» Problem: In your copy of the entries below, keep every word exactly and leave out all images.

*** Records supplied

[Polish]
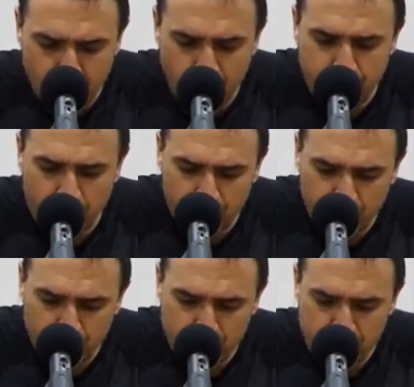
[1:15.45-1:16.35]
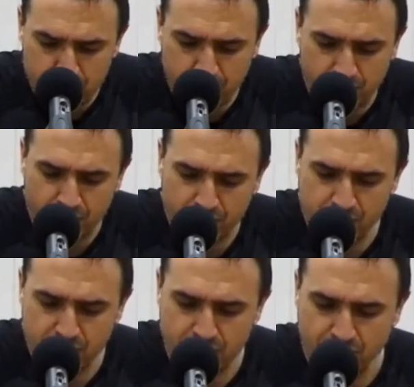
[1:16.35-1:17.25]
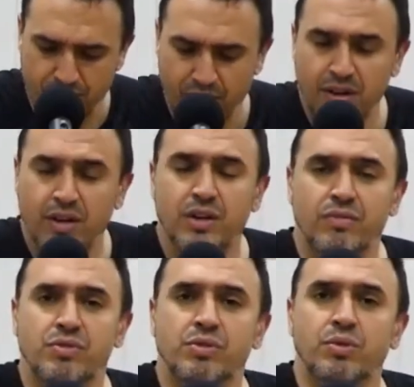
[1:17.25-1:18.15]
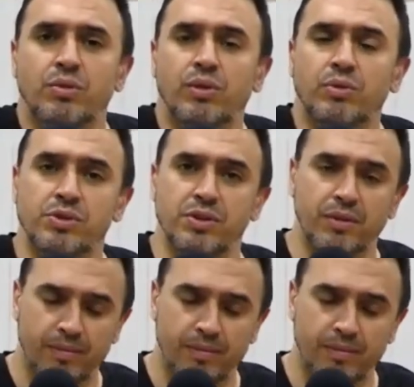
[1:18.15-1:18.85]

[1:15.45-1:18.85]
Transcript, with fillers: i podłość podnosi się wśród ludzi.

******

» Task output:
[Polish]
[1:15.45-1:16.35]
[1:16.35-1:17.25]
[1:17.25-1:18.15]
[1:18.15-1:18.85]

[1:15.45-1:18.85]
Transcript, with fillers: i podłość podnosi się wśród ludzi.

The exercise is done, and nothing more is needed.